Aunque parezca extraño, el embarazo entre los hipocampos lo lleva el padre. ¿Pero qué hace la madre? Ella solo se limita a depositar sus huevos en un minúsculo orificio de la bolsa incubadora que el macho tiene en la parte delantera de la cola y luego se alejará para siempre. Tanto la entrada de los huevos en el saco como su incubación ocurren en un proceso extraordinariamente rápido (apenas 6 segundos). Esta estrategia es una manera más de asegurar que los huevos proceden exclusivamente de una sola hembra, con lo que se asegura la monogamia genética para ese lote de huevos.

El macho fecundará los huevos y los incubará por un período de dos meses. A medida que los embriones se desarrollan la bolsa incubadora se agranda dándole al macho un tierno aspecto de embarazado

Cuando llega el momento del parto el cuerpo del padre es presa de movimientos convulsivos y se contrae de manera intermitente. Mediante flexiones y enderezamientos sucesivos el caballito de mar comienza a expulsar las crías en forma aislada o grupal.

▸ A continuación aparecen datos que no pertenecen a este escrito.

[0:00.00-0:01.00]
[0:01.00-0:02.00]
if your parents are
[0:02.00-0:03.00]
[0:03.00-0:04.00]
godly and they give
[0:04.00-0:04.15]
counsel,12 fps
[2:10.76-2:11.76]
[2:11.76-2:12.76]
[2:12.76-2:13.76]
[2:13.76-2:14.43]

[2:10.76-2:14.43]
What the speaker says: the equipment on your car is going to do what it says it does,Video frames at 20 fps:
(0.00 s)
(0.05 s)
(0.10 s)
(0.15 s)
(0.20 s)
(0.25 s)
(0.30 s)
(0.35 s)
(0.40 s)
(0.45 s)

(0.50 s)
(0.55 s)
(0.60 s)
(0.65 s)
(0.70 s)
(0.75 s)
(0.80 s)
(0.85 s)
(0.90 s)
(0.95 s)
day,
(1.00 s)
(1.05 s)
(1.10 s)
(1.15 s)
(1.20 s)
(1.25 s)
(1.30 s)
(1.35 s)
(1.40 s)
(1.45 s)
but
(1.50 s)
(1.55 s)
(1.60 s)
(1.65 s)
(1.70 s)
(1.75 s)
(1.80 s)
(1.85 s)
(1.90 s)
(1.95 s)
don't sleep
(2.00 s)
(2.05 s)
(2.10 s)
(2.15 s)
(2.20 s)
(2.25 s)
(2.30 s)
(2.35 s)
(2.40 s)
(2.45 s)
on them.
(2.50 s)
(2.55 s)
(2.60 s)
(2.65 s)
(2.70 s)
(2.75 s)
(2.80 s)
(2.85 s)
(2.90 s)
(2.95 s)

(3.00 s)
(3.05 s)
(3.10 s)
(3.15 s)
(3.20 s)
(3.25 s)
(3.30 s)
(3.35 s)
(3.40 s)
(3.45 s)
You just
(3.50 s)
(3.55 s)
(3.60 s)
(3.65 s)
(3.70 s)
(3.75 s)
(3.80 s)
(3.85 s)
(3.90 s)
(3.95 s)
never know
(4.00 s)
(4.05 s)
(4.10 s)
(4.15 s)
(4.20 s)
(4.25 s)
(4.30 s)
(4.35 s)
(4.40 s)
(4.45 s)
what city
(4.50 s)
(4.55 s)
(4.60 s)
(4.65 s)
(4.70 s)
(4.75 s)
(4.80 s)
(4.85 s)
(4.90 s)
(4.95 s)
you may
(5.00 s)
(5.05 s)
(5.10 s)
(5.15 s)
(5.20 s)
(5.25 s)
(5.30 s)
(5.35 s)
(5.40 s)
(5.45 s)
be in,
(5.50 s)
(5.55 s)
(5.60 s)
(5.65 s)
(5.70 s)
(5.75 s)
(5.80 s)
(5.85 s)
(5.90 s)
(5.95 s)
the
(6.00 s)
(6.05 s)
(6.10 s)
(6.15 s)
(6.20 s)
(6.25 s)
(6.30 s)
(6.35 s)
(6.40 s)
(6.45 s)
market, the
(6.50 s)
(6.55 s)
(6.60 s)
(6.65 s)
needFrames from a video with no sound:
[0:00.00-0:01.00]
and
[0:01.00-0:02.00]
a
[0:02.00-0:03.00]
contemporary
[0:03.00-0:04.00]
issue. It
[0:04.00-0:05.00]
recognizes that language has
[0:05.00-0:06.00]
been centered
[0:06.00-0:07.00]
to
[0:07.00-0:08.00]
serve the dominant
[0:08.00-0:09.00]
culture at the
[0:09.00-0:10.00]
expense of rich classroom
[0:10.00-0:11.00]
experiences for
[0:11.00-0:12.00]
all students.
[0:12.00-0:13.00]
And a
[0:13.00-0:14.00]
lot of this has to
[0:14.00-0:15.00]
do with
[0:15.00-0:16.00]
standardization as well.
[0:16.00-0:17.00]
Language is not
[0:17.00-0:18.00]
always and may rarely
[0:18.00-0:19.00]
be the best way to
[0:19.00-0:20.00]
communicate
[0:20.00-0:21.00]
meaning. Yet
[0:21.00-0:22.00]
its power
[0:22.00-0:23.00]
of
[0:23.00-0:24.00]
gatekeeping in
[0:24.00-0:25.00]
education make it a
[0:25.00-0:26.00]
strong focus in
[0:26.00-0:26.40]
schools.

La mayoría de las especies de caballitos de mar forman parejas monógamas. La hembra y el macho se ayudan repetidamente y exclusivamente uno al otro en, y entre, las temporadas reproductivas. El vínculo de enlace se refuerza realizando danzas de bienvenida poco después de amanecer cada día. La hembra nada alrededor del macho y ambos cambian de color paseando y haciendo piruetas juntos. Esta danza tarda sobre diez minutos, después de la cual la pareja se separa para el resto del día.

La bienvenida continua durante el embarazo del macho hasta que pare; la siguiente bienvenida es muy elaborada, en un cortejo total que dura casi nueve horas y rematando con la introducción de los óvulos en la bolsa del macho. La pareja enlazada ignora a todos los demás caballitos de mar durante el cortejo.

Aunque todavía no se conoce mucho sobre la formación de parejas y su duración, en caso de pérdida o desaparición de la pareja tardan mucho tiempo en volver a tomar otra pareja, en algunas especies no vuelven a tener otra.

LOS Titíes se enamoran igual que los humanos

Los titíes conforman núcleos familiares dirigidos por una pareja monógama. Duermen juntos como los humanos, se reproducen dos veces al año dependiendo de las condiciones y dan luz gemelos después de una gestación de 183 días. Además poseen un sistema único entre los primates que consiste en que las hembras jóvenes del grupo ayudan a criar a la líder y suprimen la ovulación, así de esta manera adquieren experiencia antes de criar ellas mismas

Suelen vivir de una manera muy familiar, en grupos de 2 a 6, incluyendo la pareja de adultos y su camada, incluyendo también las crías de parejas anteriores, que adoptan como propias. Machos y hembras normalmente se emparejan de por vida.

Se cortejan mediante gritos, cantos y sobre todo con contacto físico, que se inicia normalmente con la desparasitación entre ellos.